■ WHAT IS BEING ASKED ■
Your answer should be the lines from the one with "[00:03:07.09 to 00:03:07.99]" to the end of the data below, both included, exact and free of pictures.

■ MATERIAL PROVIDED ■
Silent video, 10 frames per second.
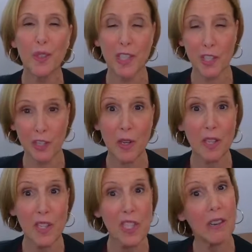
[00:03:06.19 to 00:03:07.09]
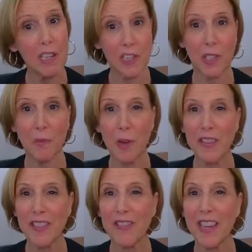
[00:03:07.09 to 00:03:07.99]
Did you notice how I took a
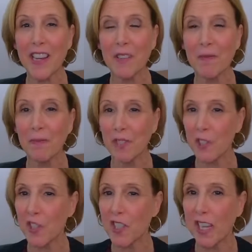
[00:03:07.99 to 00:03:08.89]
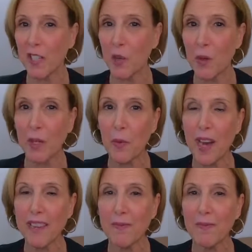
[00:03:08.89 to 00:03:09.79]
breath in there? You just take a quick
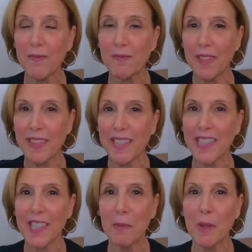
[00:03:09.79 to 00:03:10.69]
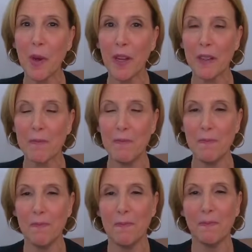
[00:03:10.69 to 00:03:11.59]
one and then keep going.
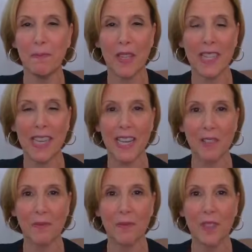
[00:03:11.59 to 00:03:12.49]
Again.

■ TASK RESPONSE ■
[00:03:07.09 to 00:03:07.99]
Did you notice how I took a
[00:03:07.99 to 00:03:08.89]
[00:03:08.89 to 00:03:09.79]
breath in there? You just take a quick
[00:03:09.79 to 00:03:10.69]
[00:03:10.69 to 00:03:11.59]
one and then keep going.
[00:03:11.59 to 00:03:12.49]
Again.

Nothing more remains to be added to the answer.